— Task description —
In the records, find each line where "with" occurs, and copy it.

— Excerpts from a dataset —
****

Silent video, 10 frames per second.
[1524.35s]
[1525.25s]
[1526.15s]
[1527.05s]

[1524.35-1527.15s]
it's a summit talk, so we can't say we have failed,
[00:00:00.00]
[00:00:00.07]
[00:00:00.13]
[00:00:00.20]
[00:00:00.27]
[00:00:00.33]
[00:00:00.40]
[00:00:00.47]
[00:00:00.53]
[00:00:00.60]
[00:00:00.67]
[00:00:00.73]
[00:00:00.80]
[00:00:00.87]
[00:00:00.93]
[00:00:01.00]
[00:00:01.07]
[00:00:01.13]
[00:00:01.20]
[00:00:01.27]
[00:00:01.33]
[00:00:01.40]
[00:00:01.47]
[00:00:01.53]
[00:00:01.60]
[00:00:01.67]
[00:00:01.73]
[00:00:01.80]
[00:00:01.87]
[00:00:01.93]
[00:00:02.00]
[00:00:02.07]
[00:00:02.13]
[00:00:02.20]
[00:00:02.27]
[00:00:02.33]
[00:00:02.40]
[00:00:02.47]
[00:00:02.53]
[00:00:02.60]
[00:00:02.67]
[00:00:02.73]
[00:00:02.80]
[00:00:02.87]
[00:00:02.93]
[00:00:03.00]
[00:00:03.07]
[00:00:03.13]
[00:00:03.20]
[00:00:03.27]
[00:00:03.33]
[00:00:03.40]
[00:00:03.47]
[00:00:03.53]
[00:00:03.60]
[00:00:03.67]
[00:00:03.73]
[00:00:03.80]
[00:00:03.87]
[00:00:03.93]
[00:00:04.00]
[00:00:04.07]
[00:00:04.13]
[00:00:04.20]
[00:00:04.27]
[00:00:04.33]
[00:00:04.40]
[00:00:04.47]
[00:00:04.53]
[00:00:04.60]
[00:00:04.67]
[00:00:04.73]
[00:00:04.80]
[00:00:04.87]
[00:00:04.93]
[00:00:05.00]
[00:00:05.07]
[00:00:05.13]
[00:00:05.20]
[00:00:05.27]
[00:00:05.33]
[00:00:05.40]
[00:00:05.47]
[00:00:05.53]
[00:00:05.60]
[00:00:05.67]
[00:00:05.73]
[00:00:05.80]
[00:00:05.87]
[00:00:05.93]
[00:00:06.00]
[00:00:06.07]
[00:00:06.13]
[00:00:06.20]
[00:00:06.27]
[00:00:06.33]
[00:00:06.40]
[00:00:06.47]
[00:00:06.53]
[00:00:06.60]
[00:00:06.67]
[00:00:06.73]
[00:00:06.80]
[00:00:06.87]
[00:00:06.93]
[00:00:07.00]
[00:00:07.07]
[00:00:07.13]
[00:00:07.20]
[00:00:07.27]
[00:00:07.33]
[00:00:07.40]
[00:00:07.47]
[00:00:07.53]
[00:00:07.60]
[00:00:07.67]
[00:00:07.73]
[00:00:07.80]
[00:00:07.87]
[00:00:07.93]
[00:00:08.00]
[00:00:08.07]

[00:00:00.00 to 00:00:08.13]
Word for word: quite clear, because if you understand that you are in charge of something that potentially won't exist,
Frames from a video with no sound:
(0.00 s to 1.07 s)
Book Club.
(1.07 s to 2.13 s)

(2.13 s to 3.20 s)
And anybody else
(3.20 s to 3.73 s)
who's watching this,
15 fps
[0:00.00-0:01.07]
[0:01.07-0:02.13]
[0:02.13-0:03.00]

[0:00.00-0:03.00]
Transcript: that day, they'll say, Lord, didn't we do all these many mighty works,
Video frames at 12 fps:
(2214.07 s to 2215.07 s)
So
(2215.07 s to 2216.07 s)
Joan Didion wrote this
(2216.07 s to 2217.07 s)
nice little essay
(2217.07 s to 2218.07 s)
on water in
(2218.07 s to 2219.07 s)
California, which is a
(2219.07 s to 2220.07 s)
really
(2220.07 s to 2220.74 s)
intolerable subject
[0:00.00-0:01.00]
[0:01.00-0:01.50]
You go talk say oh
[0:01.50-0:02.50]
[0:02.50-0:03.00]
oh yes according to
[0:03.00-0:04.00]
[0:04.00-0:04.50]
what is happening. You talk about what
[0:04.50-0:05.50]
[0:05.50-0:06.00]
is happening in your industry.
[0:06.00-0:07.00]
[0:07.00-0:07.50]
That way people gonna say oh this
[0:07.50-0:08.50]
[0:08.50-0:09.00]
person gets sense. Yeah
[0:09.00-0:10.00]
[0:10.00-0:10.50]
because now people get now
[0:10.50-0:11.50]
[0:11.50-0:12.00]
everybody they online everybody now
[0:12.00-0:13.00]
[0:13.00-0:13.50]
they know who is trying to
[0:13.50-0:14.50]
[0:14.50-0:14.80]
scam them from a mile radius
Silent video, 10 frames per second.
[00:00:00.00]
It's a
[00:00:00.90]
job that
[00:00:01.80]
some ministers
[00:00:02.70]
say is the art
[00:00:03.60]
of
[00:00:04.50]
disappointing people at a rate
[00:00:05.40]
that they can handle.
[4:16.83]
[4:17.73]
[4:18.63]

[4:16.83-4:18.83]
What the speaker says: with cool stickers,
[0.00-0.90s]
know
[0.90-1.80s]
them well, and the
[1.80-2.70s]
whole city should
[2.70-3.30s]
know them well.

****

— Reply —
Frames from a video with no sound:
What the speaker says: with cool stickers,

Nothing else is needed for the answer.